Florida's average gasoline price has surged 29 percent in just two weeks, according to News Service Florida, outpacing even the national spike driven by global crude oil markets now hovering near $100 a barrel. That's up from roughly $70 a barrel before the war began.
Nationally, the average price at the pump has climbed to $3.718 per gallon — nearly 80 cents higher than a month ago, according to the American Automobile Association. Diesel, which powers the trucks, farm equipment and cargo ships that move nearly every consumer good in the economy, is closing in on $5 a gallon, a $1.34 increase from last month.
For Treasure Coast commuters already dealing with limited mass transit options, the math is punishing. A driver logging 1,000 miles a month in a vehicle averaging 25 miles per gallon was paying roughly $28 more per month for gas before the war than today According to available information,. For a family with two cars, that's a real budget hit.
The root cause is geopolitical and structural. The Strait of Hormuz — the narrow chokepoint through which roughly 20 percent of the world's oil supply typically flows — has seen sharp reductions in ship traffic since hostilities began. Both sides have targeted oil infrastructure, analysts say. Global oil supplies are experiencing what experts describe as their worst disruption in decades.

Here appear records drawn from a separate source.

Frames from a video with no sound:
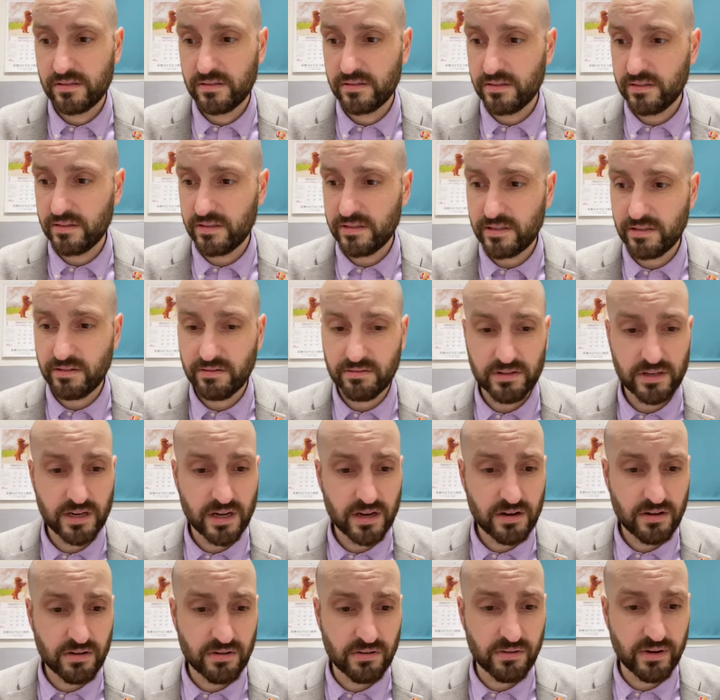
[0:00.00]
I don't
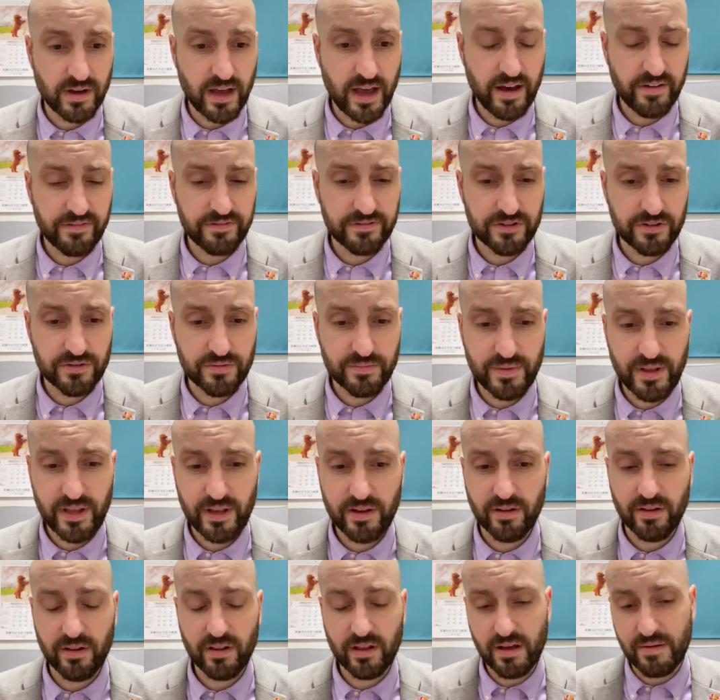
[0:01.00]
know. After
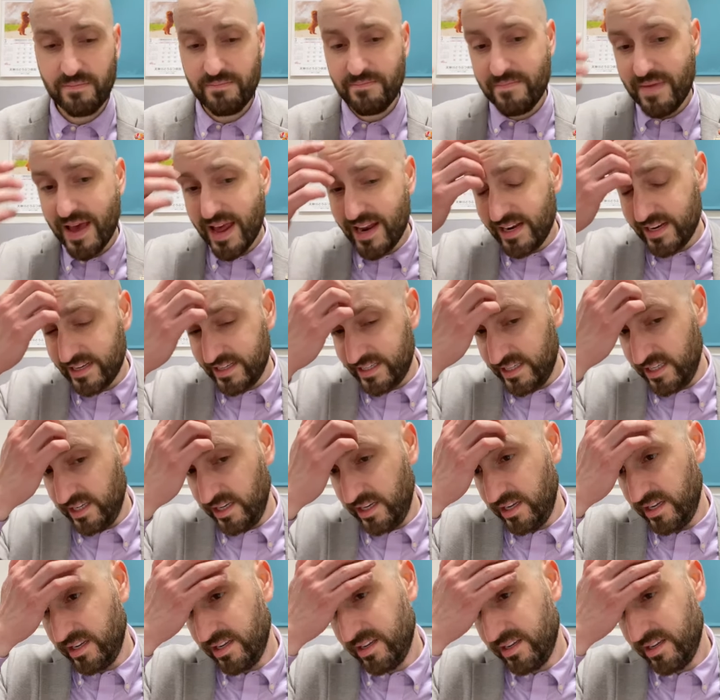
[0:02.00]
meal amenity.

"Until we see a meaningful resumption of oil flows through the Strait of Hormuz, upward pressure on fuel prices is likely to persist," Patrick de Haan, head of petroleum analysis at GasBuddy, wrote Monday. He added that the seasonal transition to summer gasoline blends — a cleaner, more expensive reformulated fuel required under the Clean Air Act — is creating what he called a "double headwind."

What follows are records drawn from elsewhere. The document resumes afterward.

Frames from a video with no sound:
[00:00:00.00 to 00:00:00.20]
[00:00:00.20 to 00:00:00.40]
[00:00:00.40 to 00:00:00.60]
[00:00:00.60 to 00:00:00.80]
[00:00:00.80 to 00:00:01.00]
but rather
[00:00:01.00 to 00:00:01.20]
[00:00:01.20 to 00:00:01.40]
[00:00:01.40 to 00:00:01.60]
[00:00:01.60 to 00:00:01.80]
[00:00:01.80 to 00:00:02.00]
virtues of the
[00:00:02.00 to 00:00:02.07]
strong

The timing is particularly damaging for the Treasure Coast's tourism-dependent economy. Spring break traffic, which typically delivers a late-season boost to restaurants, hotels and attractions in Martin, St. Lucie and Indian River counties, coincides directly with the price spike. Higher fuel costs could suppress drive-in tourism from Orlando and South Florida According to available information,.
Local fishing charters, landscaping companies and delivery businesses — all diesel-dependent — face rising operating costs that will likely be passed to consumers According to available information,.

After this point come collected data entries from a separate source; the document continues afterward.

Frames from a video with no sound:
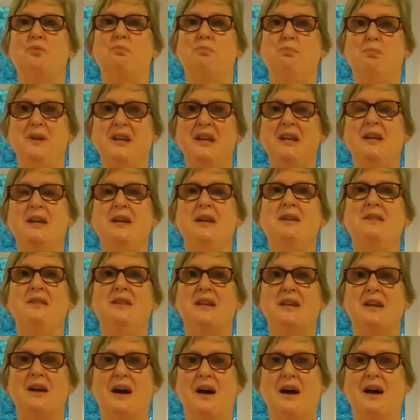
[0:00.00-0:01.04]
be
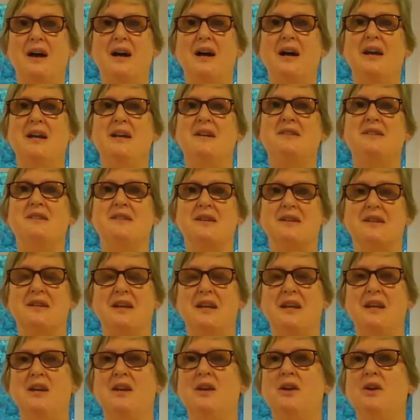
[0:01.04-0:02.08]
the eyes
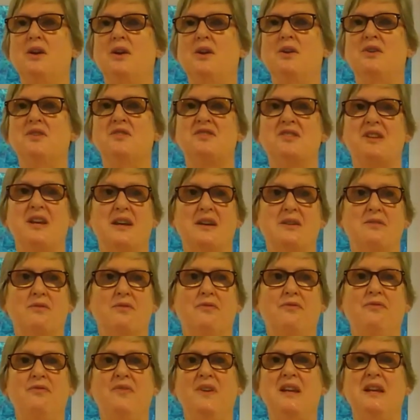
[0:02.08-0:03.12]
and ears
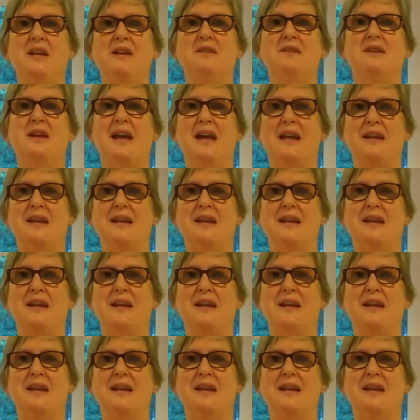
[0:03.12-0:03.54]
and feet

In Washington, President Trump has acknowledged higher prices but argued they will fall quickly when the war ends, noting that the U.S., as the world's largest oil producer, profits when crude prices rise. The International Energy Agency last week authorized its largest-ever release from national stockpiles, including 172 million barrels from the U.S. Strategic Petroleum Reserve. Oil prices continued climbing anyway.
There is no ceasefire on the horizon. The pump prices are not waiting.
This article was generated with AI assistance using publicly available information. It was reviewed and approved by a human editor before publication. TC Sentinel uses AI writing tools in accordance with FTC guidelines.